─── Material provided

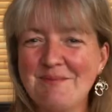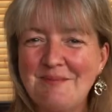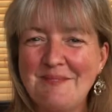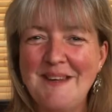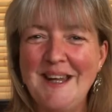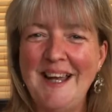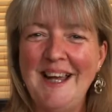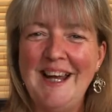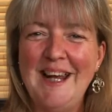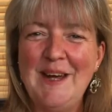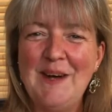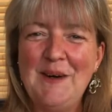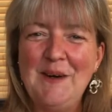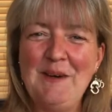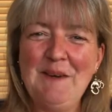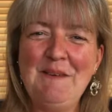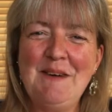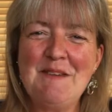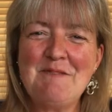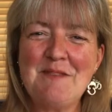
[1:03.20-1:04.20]

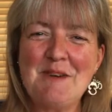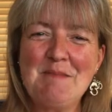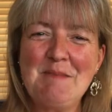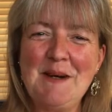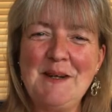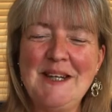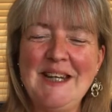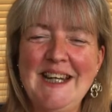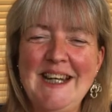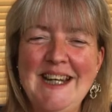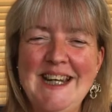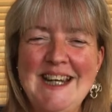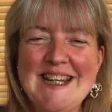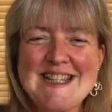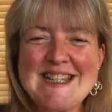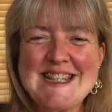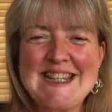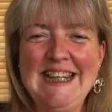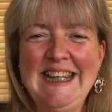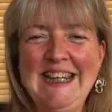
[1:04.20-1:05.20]
Hello everybody,
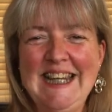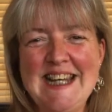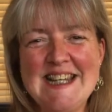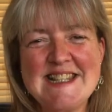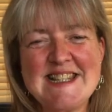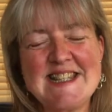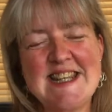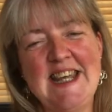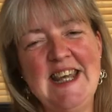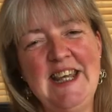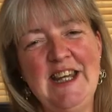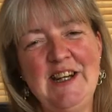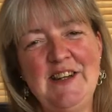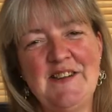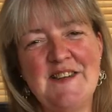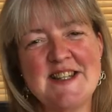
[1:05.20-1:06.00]
it's Liz here.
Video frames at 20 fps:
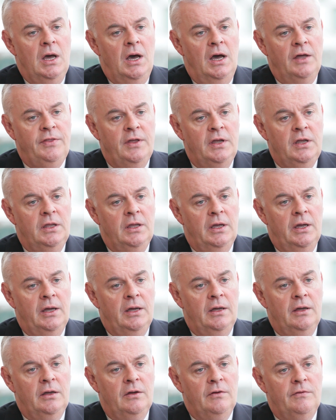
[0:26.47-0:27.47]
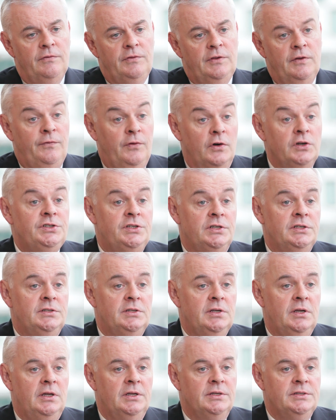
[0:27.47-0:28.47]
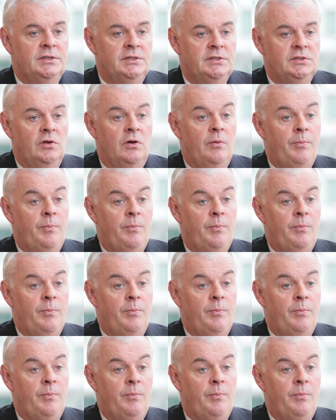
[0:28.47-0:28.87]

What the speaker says: I think the first is the sort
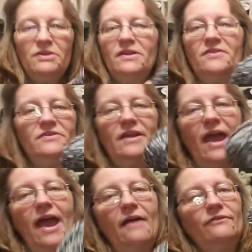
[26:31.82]
doesn't
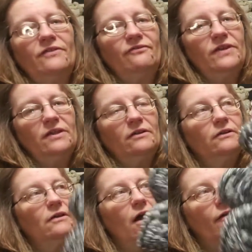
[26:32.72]
have the
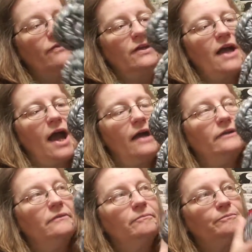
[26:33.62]
feel of the cotton.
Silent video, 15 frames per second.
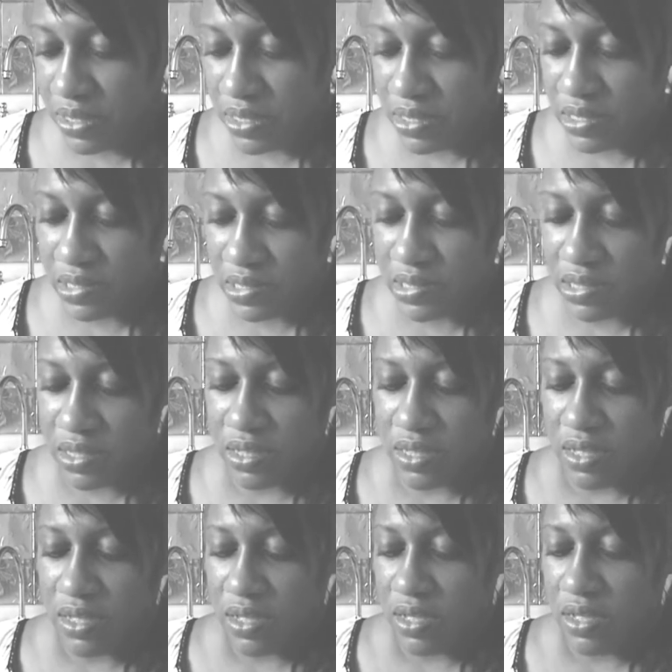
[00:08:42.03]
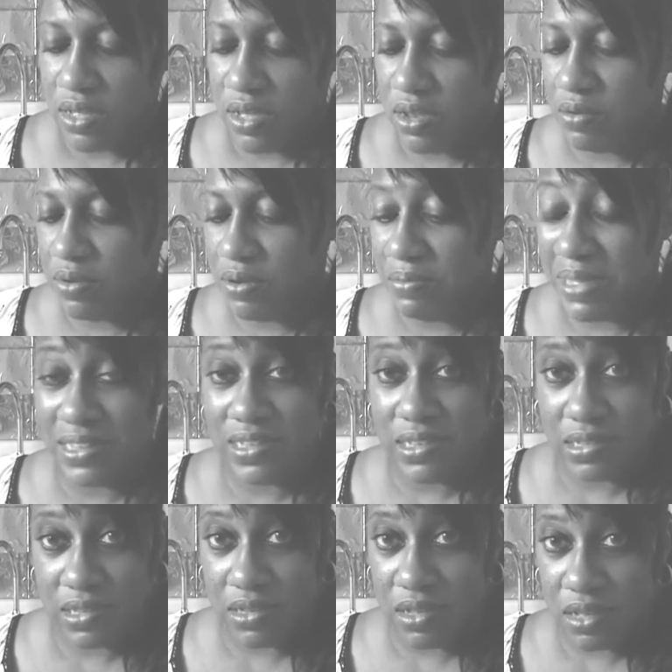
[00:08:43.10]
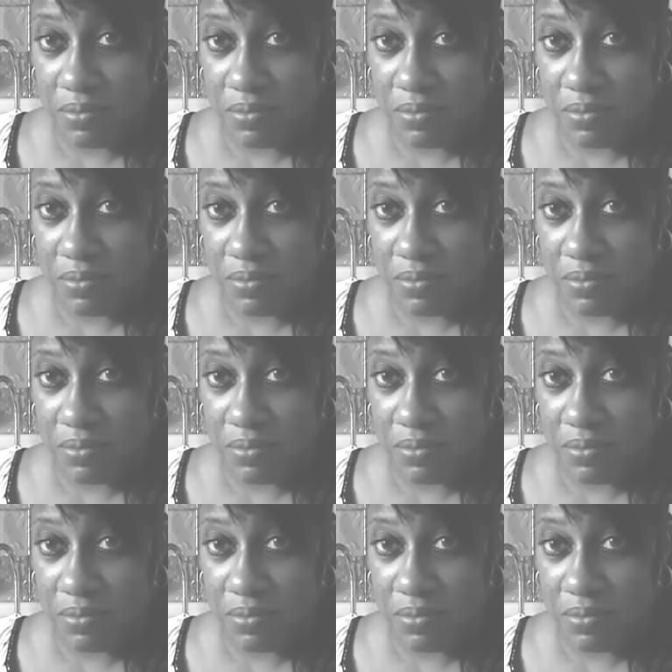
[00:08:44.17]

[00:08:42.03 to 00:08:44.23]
because I don't want to mess this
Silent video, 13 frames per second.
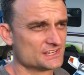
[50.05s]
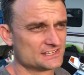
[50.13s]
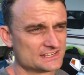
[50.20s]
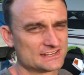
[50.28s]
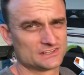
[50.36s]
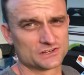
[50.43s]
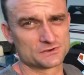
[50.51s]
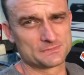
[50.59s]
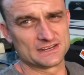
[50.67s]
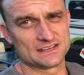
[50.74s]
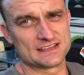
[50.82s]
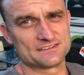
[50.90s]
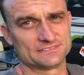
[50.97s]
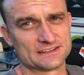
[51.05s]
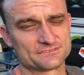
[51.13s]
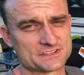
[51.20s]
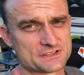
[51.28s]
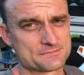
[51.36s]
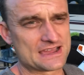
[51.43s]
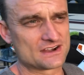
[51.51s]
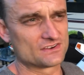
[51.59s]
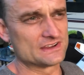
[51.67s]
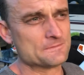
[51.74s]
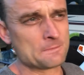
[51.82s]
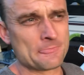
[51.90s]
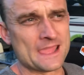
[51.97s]
It had a little bit of life left in the battery.
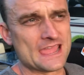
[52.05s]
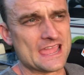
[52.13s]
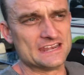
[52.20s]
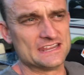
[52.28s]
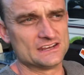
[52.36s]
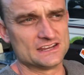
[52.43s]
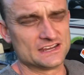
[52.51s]
And it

──────

- Task statement -
Copy each line of the records that contains the word "second".

- Written answer -
Silent video, 15 frames per second.
Silent video, 13 frames per second.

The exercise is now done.